Materials provided
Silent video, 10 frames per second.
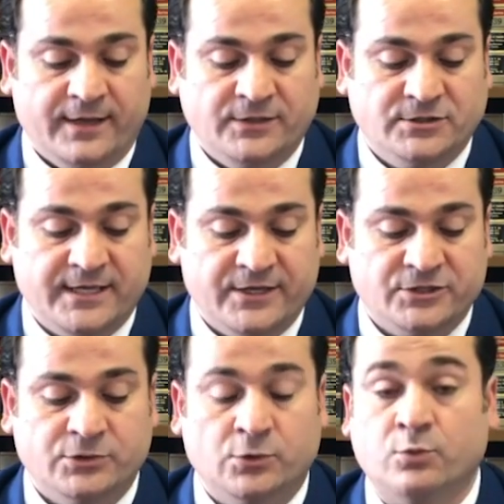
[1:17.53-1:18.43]

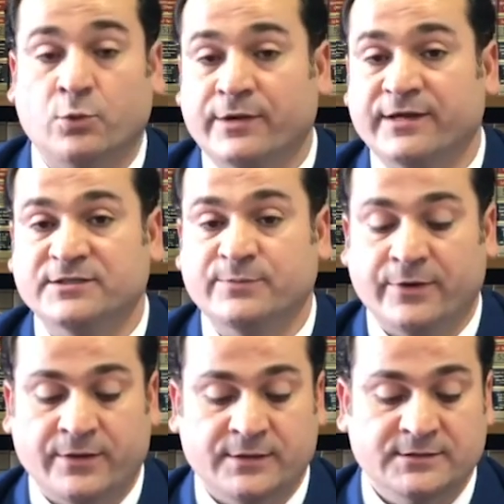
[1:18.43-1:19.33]
education or work
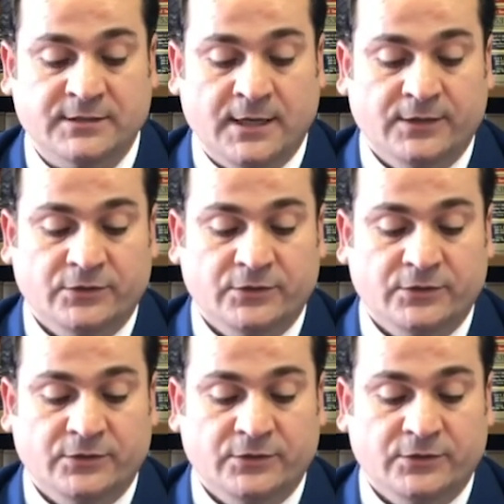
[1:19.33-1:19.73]
experience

Work order
Output all of the records exactly as they appear above, but not the pictures.

Output of the task
Silent video, 10 frames per second.
[1:17.53-1:18.43]

[1:18.43-1:19.33]
education or work
[1:19.33-1:19.73]
experience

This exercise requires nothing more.